Big and Fast Data Analytics

Yanlei Diao, a Professor at the Computer Science Laboratory of the École Polytechnique, develops new algorithms and methods to analyse and extract useful insights from data. Her work funded by the European Research Council is conducted in collaboration with major research institutions and industrial partners.
Big and Fast Data Analytics
15 Mar. 2023
Research, IA et Science des données, LIX, Informatique

Today, we live in the era of big data. Data is the foundation of artificial intelligence and can generate innovative tools. Yet, the volume of data is exploding, the time needed to analyze it is increasing, so is the cost of insight extraction. Therefore, there is a decisive question for many businesses:  Given ever-growing data, can we accelerate this process while minimizing cost?
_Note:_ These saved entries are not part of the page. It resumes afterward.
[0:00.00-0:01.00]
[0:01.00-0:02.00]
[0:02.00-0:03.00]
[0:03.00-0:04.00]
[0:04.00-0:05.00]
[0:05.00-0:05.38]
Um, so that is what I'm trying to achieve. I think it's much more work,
At the Computer Science Laboratory of the École Polytechnique (LIX*), Yanlei Diao addresses this question in her research. As a Professor of Computer Science, she is leading a project called “Charting a New Horizon of Big and Fast Data Analysis through Integrated Algorithm Design” with 2.5 million euros in funding over five years from the European Research Council (ERC). Her team includes collaborators from institutes in the US, as well as industry partners across Europe and Asia. “Many companies address this decisive question by hiring engineering teams, yet still suffer from suboptimal performance because of the complexity of big data. In our research project, we focus on two questions to help handle big data,” she says.
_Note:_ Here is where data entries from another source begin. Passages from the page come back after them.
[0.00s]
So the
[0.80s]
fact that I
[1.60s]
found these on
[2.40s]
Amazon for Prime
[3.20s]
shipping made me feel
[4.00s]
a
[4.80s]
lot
The first research issue is how to achieve both high speed and low cost for insight extraction. For each business user, a big data system stores data on many machines and handles numerous analytical tasks. Achieving high speed and low cost in this process requires controlling many system parameters and technical know-how.  The team pioneered an automated optimization approach where speed and cost objectives are modelled over many parameters through large-scale machine learning. Then these parameters are resolved in a multi-objective optimization process, maximizing speed while minimizing cost. “My past partnership with Alibaba Cloud enabled its finance, food, and travel businesses to improve speed and reduce cloud computing cost, both by up to 70%, in addition to saving the cost of its engineering team. And our techniques are being deployed by Amazon Web Services, the world’s leading cloud service provider,” explains Yanlei Diao, who also holds a part-time position as an Amazon Scholar.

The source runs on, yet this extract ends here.